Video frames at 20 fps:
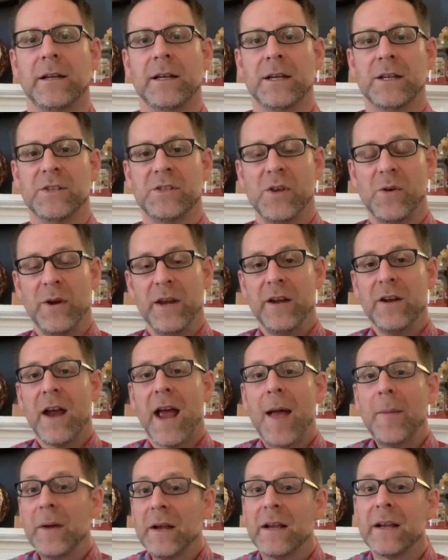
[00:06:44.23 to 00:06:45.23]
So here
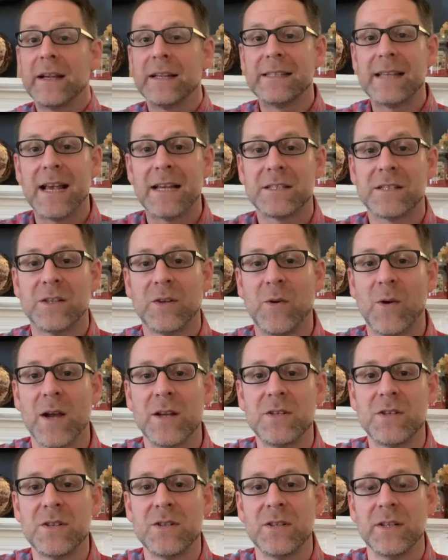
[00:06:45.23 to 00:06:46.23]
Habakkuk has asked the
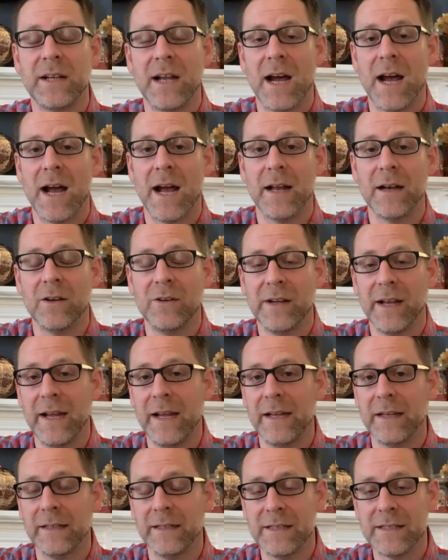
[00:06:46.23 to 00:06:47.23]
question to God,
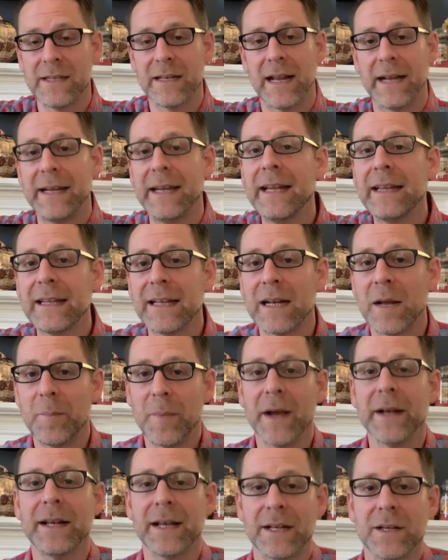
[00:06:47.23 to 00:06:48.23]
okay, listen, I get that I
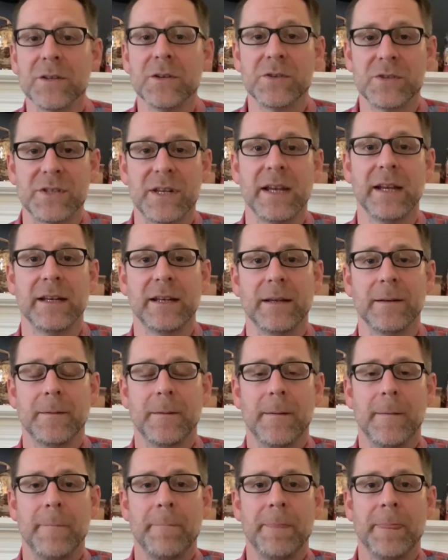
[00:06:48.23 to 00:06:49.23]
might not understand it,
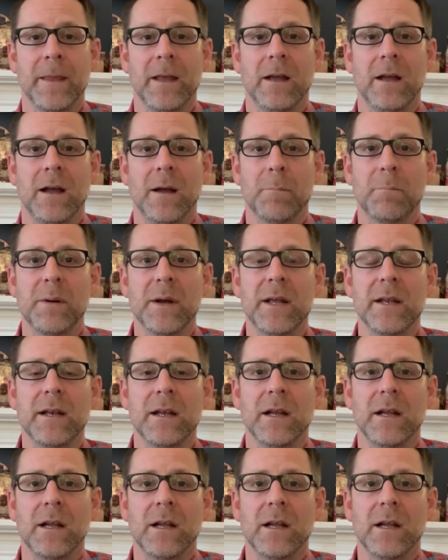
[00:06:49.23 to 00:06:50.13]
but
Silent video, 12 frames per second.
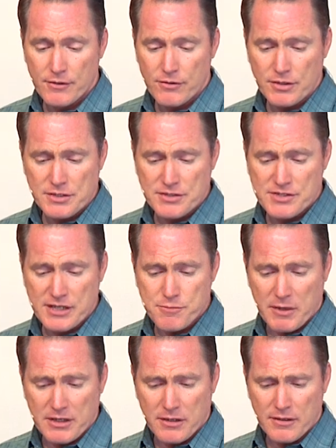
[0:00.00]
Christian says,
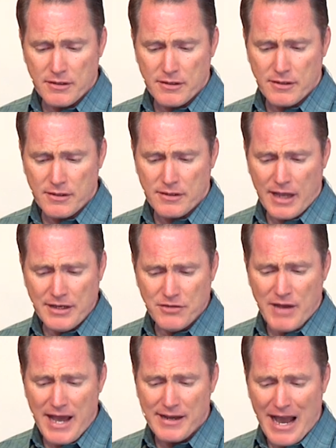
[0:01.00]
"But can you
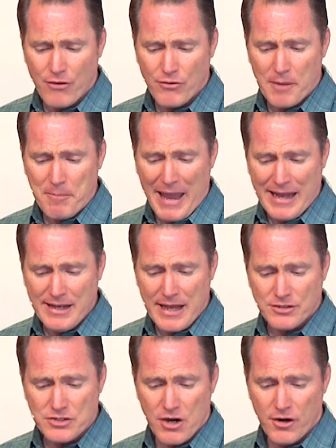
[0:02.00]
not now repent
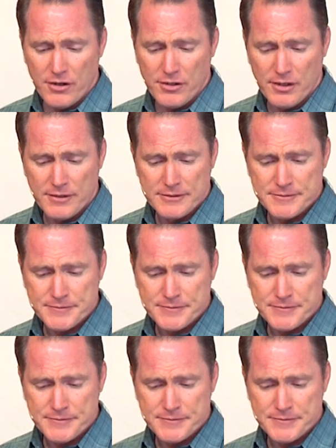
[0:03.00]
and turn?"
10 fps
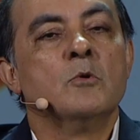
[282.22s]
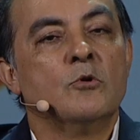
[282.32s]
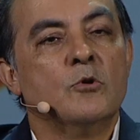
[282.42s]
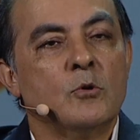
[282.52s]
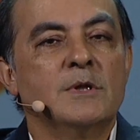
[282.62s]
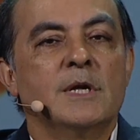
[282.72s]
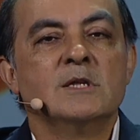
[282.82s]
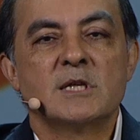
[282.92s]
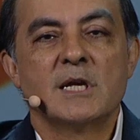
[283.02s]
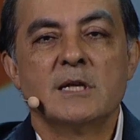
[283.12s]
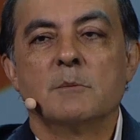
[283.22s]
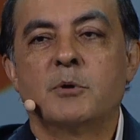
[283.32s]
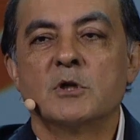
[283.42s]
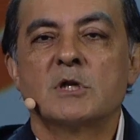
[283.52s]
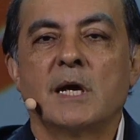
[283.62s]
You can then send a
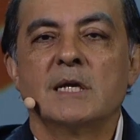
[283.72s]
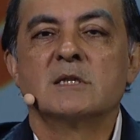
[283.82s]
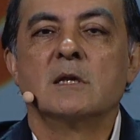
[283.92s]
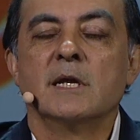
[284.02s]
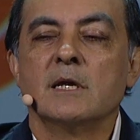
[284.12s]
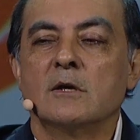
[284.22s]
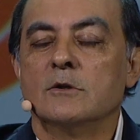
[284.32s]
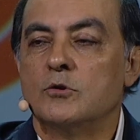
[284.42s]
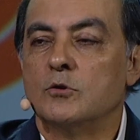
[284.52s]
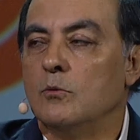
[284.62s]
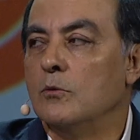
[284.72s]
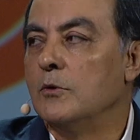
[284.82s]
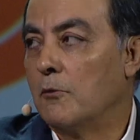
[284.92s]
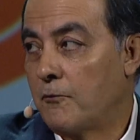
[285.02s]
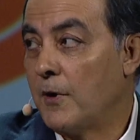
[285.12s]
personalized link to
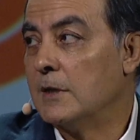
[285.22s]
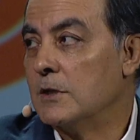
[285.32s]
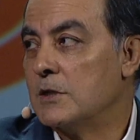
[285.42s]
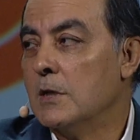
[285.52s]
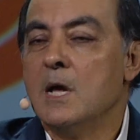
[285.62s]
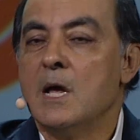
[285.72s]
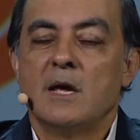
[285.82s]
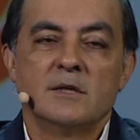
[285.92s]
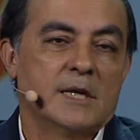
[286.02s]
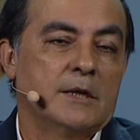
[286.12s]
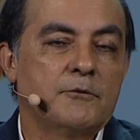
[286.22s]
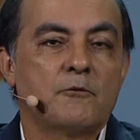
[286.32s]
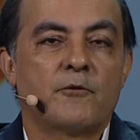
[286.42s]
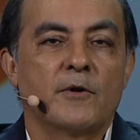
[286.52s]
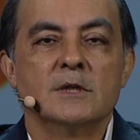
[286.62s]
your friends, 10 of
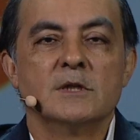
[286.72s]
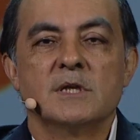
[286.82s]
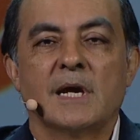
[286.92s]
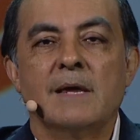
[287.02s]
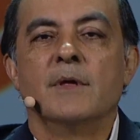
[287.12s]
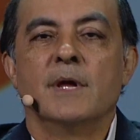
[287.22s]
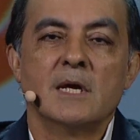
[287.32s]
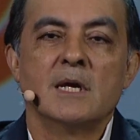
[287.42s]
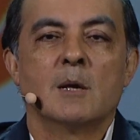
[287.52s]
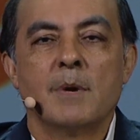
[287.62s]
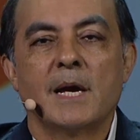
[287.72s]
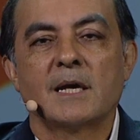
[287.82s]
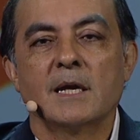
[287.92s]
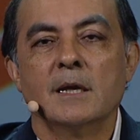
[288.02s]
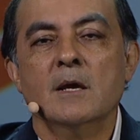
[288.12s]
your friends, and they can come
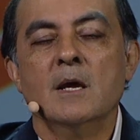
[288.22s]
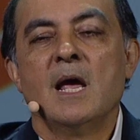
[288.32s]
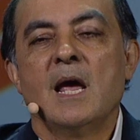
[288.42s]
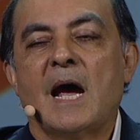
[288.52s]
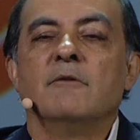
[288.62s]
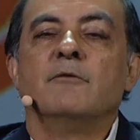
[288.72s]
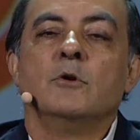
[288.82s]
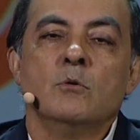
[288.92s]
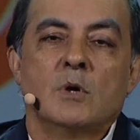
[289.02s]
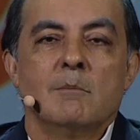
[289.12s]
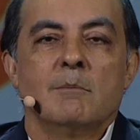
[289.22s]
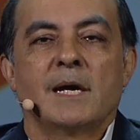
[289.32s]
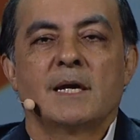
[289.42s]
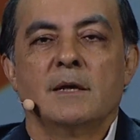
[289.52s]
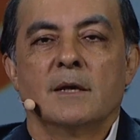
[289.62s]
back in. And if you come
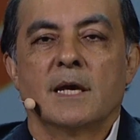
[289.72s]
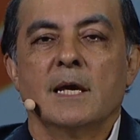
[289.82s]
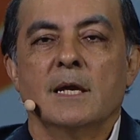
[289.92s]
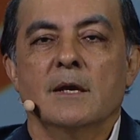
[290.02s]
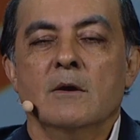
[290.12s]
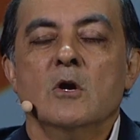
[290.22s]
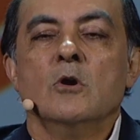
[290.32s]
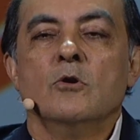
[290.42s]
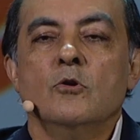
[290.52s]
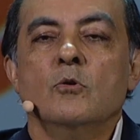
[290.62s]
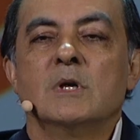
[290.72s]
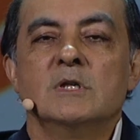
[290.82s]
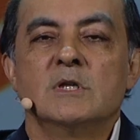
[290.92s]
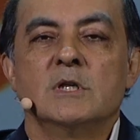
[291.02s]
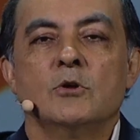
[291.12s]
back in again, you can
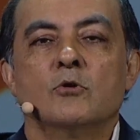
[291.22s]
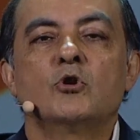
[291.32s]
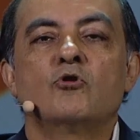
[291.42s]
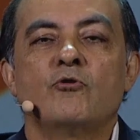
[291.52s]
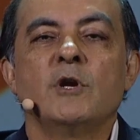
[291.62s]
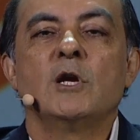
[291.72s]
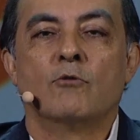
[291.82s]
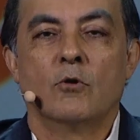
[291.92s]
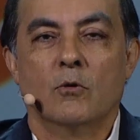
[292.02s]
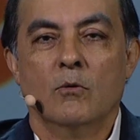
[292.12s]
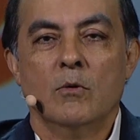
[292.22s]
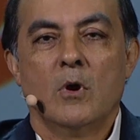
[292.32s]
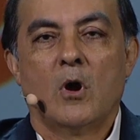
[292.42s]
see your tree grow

> **What you are asked to do**: Show each line from the material above where the string "frames" can be found.

> **Completed exercise**:
Video frames at 20 fps:
Silent video, 12 frames per second.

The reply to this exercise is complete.